Broccoli contains vitamin K, which enhances cognitive function and power. Research also indicates that broccoli contains glucosinolates compounds, which are important for slowing the breakdown of neurotransmitters and acetylcholine. Neurotransmitters and acetylcholine are important for the proper performance of the central nervous system. Other green veggies, such as cabbage, kale, brussels sprouts are also great sources of vitamin K and glucosinolates.
Fatty fishes, such as tuna, salmon, cod, and more are rich in omega-3 fatty acids. These fats have been heavily linked to lower blood levels of beta-amyloid, which is a protein that results in damaging clumps in the brains of people suffering from cognitive issues or conditions. If you don't eat fish, try omega-3 supplements or nuts.

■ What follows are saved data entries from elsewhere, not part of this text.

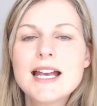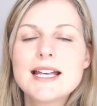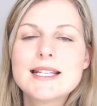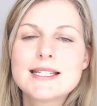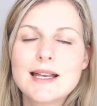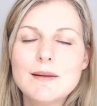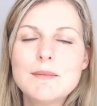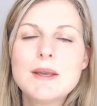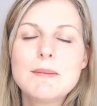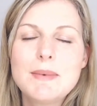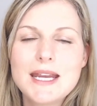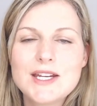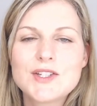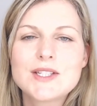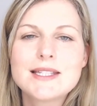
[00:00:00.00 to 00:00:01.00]
some
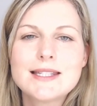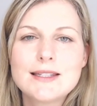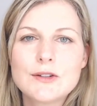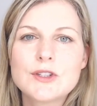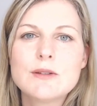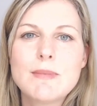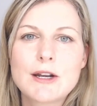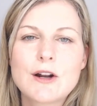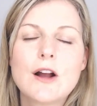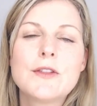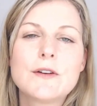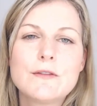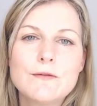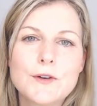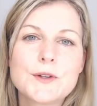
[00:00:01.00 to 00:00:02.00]
patients still do better on
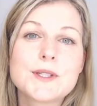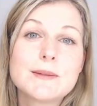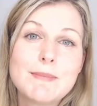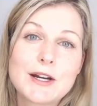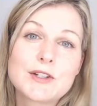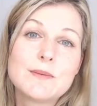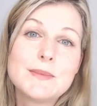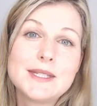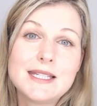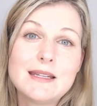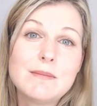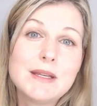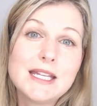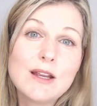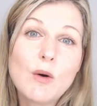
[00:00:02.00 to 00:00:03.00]
the full spectrum
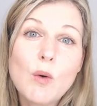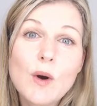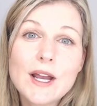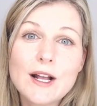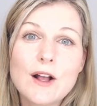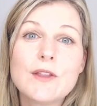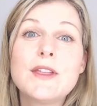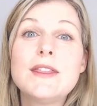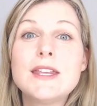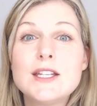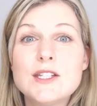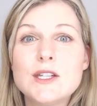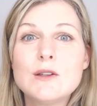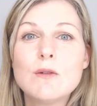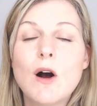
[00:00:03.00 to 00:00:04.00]
CBD oil than they
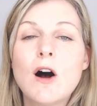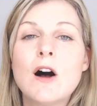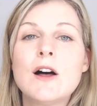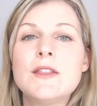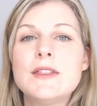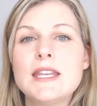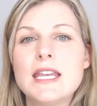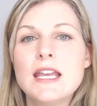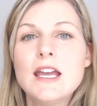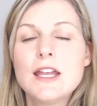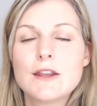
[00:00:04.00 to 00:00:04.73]
do on the,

Pumpkins are packed with nutrients that support brain health. They have B-vitamins, such as folic acid and riboflavin, and are also a good source of vitamin C. C-vitamins act as antioxidants in the body, which protect the cells from damage and contribute to high energy levels. Carotenoids, which give pumpkins their yellow color, help to protect the body by supporting your immune system.
Leafy greens, such as spinach, collard greens, watercress, and more are quite important for the brain's health. Like some of the foods mentioned above, leafy greens contain B-vitamins, such as B6, B12, and folate. These vitamins are actively involved in fighting memory loss.